Mostly, that’s thanks to the three young actors at the center of the story: Jacob Tremblay as Max, Brady Noon as Thor and Keith L. Williams as Lucas, playing an inseparable posse of newly minted sixth-graders whose voices haven’t yet changed and who are still obsessed with Ascension, a card-deck-building game of fantasy. They’re all appealing performers, but Williams, in particular, steals the show, playing a tall-for-his-age dweeb who, by his own admission, loves rules and is struggling with the just-announced divorce of his parents (Lil Rel Howery and Retta).
Known collectively as the Beanbag Boys, for reasons that aren’t ever fully explained, but that surely have something to do with baked-in geekiness, they’re mostly social outcasts at school – with the exception of Max, who somehow manages to snag an invitation to a kissing party at the home of the school’s most effortlessly cool rugrat rebel, a little James Dean-in-training named Soren (Izaac Wang).
Because Max’s dream girl (Millie Davis) will also be in attendance, and because Max knows nothing about kissing, the three boys undertake a crash course on the subject, borrowing a drone videocamera that belongs to Max’s dad (Will Forte), against the Old Man’s wishes, to spy on what the boys presume to be kissing experts: a pair of (relatively) worldly high school girls (Molly Gordon and Midori Francis).
This leads to a highly improbable yet pretty amusing concatenation of exploits involving the party drug MDMA, underage alcohol, a sex doll and a bicycle accident that leads to a dislocated shoulder.
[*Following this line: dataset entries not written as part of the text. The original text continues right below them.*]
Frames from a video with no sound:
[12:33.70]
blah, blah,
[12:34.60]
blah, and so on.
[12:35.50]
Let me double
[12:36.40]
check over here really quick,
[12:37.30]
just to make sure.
The plot is silly and episodic, and at times it’s hard to remember just what recent, implausible episode led to the current one. (Lines of dialogue must periodically be spoken to remind viewers of why exactly the three boys must, for instance, run across 12 lanes of traffic to get to a shopping mall.)
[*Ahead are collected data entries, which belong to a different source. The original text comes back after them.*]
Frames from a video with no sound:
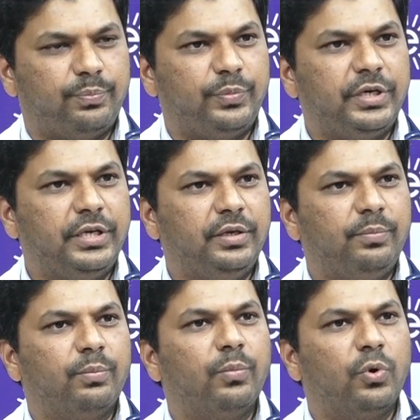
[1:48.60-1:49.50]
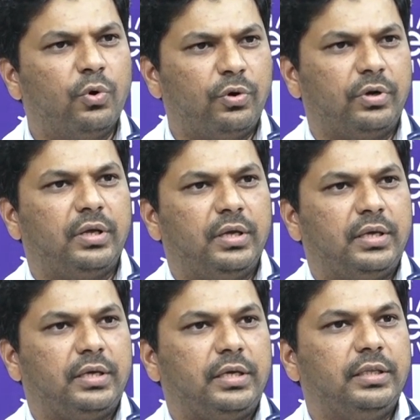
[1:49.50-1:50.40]
breeding more
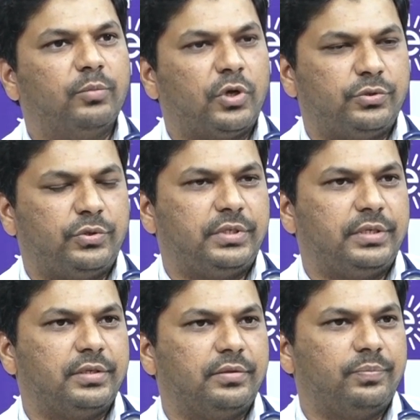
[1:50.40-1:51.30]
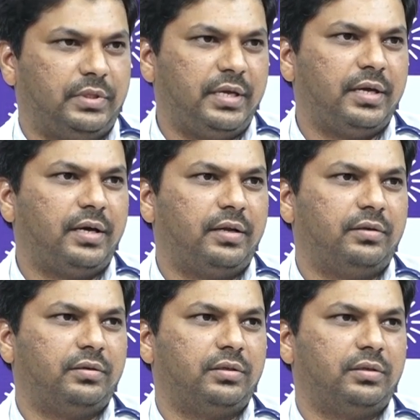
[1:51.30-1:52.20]
in monsoon season. They
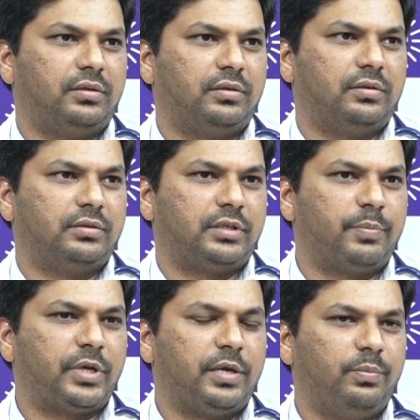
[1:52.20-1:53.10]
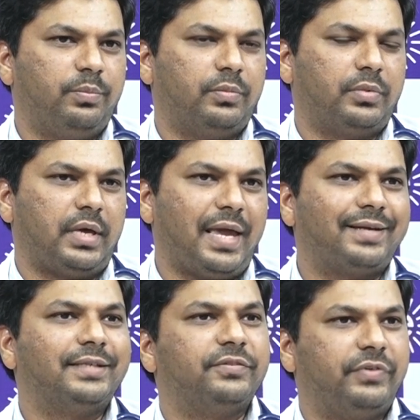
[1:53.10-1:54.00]
are sometimes
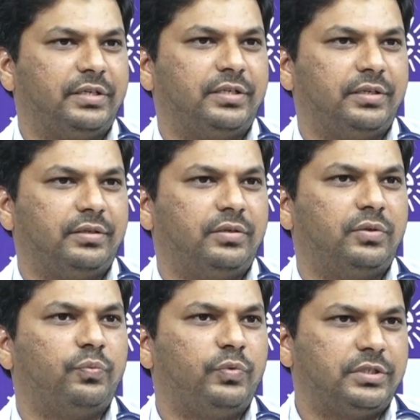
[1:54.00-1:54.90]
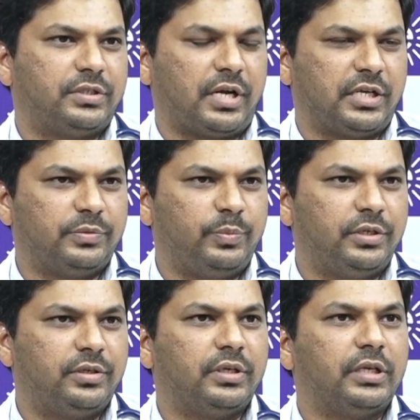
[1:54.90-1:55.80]
act as a vector which
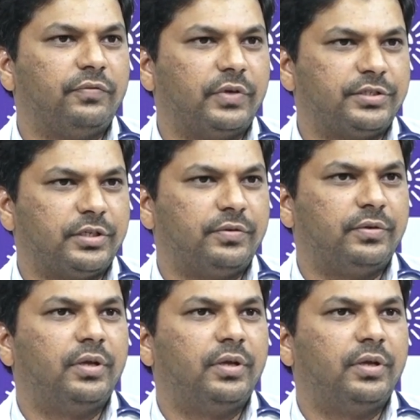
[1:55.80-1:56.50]
transmit infection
But plot hardly matters here. “Good Boys” exists for no other reason than to give us permission to laugh at on-screen versions of our own tiny, once-naive selves: selves who struggle to choke back more than three sips of beer to impress the popular kids, or who pronounce, as Max does with a mixture of supreme self-confidence and cluelessness, that a nymphomaniac is someone who is able to have sex “on both land and sea.”
The central struggle of “Good Boys” – and yes, there is one – is between the popular crowd and the so-called “try-hards,” epitomized by Thor, who loves musical theater, and his overly earnest friends, each of whom is at that age when he is beginning to find another obsession to replace Ascension (girls, in the case of Max, or, for Lucas, the school’s anti-bullying group, known as the Student Coalition Against Bullying, or SCAB). Sincerity, passion and effort, you see, are lame. Irony and not giving a damn are cool.
Except that “Good Boys” itself is kind of a try-hard. Sure, it makes anti-bullying efforts seem like a bad thing (one demerit for that). But its also knows when to pull back from the precipice of raunch-for-raunch’s sake, and look for something sweeter.
In other words, it wants to have both jokes and heart. And, to a large extent, it succeeds. That may not be cool, and it may not always succeed, but it’s not a bad thing to aspire to.